*** Opening of PROVIDED RECORDS ***

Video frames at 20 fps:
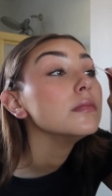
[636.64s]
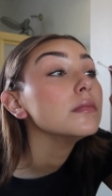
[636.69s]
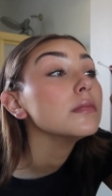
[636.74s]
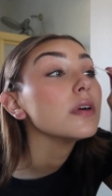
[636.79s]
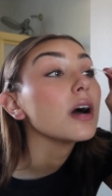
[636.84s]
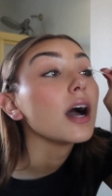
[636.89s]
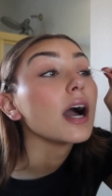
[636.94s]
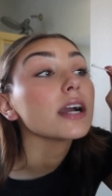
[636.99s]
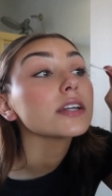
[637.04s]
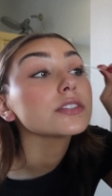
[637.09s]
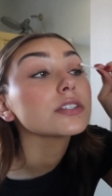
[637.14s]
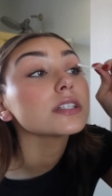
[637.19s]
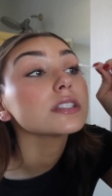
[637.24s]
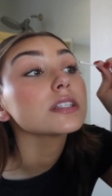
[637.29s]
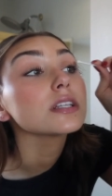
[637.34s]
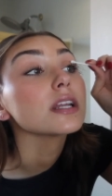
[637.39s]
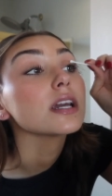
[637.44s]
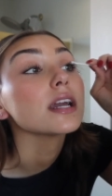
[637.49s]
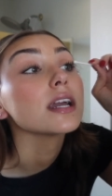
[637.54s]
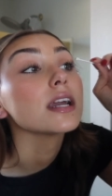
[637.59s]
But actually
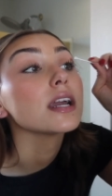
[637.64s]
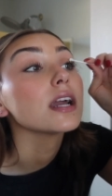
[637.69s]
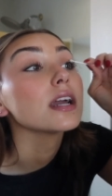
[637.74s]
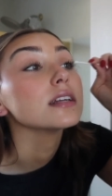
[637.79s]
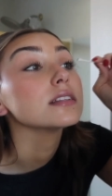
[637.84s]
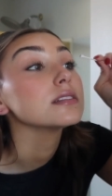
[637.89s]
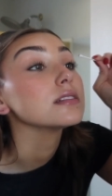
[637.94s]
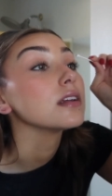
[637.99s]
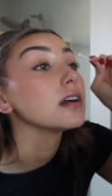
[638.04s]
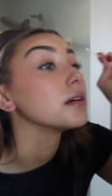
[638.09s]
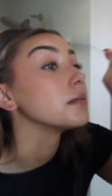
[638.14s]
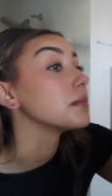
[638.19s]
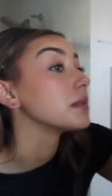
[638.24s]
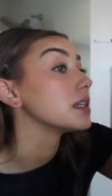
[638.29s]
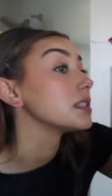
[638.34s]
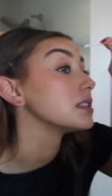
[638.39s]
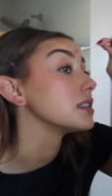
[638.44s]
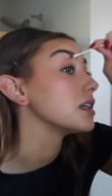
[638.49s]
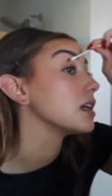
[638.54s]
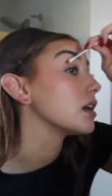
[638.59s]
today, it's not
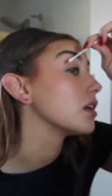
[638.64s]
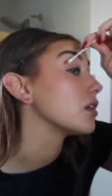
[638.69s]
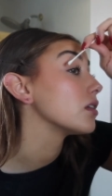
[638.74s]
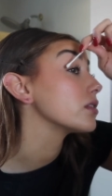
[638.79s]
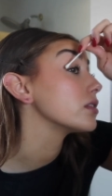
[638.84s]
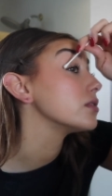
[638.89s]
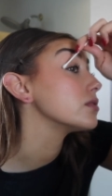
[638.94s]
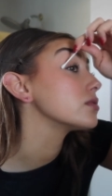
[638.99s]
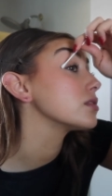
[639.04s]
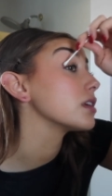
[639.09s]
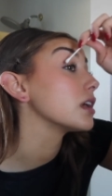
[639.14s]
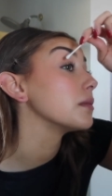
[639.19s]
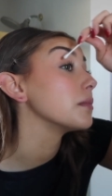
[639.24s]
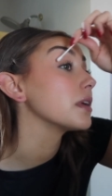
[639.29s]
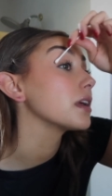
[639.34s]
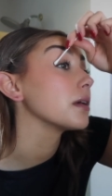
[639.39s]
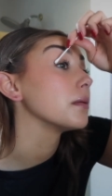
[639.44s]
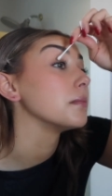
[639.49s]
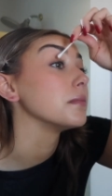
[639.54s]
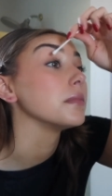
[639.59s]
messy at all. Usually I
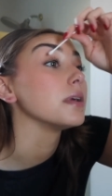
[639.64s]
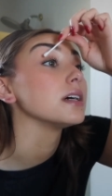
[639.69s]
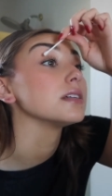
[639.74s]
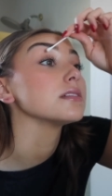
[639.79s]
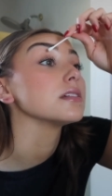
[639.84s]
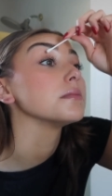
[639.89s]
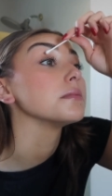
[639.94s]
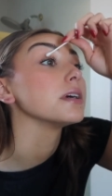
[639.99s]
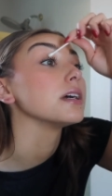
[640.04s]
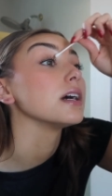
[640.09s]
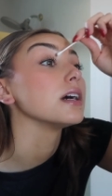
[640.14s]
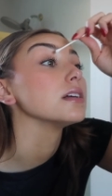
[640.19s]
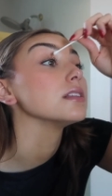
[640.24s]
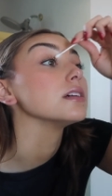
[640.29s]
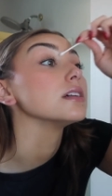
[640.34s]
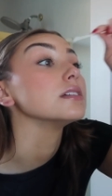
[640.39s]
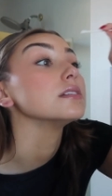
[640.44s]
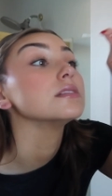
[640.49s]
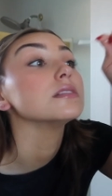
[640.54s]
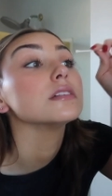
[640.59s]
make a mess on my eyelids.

*** Close of PROVIDED RECORDS ***

WHAT IS NEEDED ▸ No pictures, please. Output the listing above exactly as it stands.

WRITTEN REPLY ▸
Video frames at 20 fps:
[636.64s]
[636.69s]
[636.74s]
[636.79s]
[636.84s]
[636.89s]
[636.94s]
[636.99s]
[637.04s]
[637.09s]
[637.14s]
[637.19s]
[637.24s]
[637.29s]
[637.34s]
[637.39s]
[637.44s]
[637.49s]
[637.54s]
[637.59s]
But actually
[637.64s]
[637.69s]
[637.74s]
[637.79s]
[637.84s]
[637.89s]
[637.94s]
[637.99s]
[638.04s]
[638.09s]
[638.14s]
[638.19s]
[638.24s]
[638.29s]
[638.34s]
[638.39s]
[638.44s]
[638.49s]
[638.54s]
[638.59s]
today, it's not
[638.64s]
[638.69s]
[638.74s]
[638.79s]
[638.84s]
[638.89s]
[638.94s]
[638.99s]
[639.04s]
[639.09s]
[639.14s]
[639.19s]
[639.24s]
[639.29s]
[639.34s]
[639.39s]
[639.44s]
[639.49s]
[639.54s]
[639.59s]
messy at all. Usually I
[639.64s]
[639.69s]
[639.74s]
[639.79s]
[639.84s]
[639.89s]
[639.94s]
[639.99s]
[640.04s]
[640.09s]
[640.14s]
[640.19s]
[640.24s]
[640.29s]
[640.34s]
[640.39s]
[640.44s]
[640.49s]
[640.54s]
[640.59s]
make a mess on my eyelids.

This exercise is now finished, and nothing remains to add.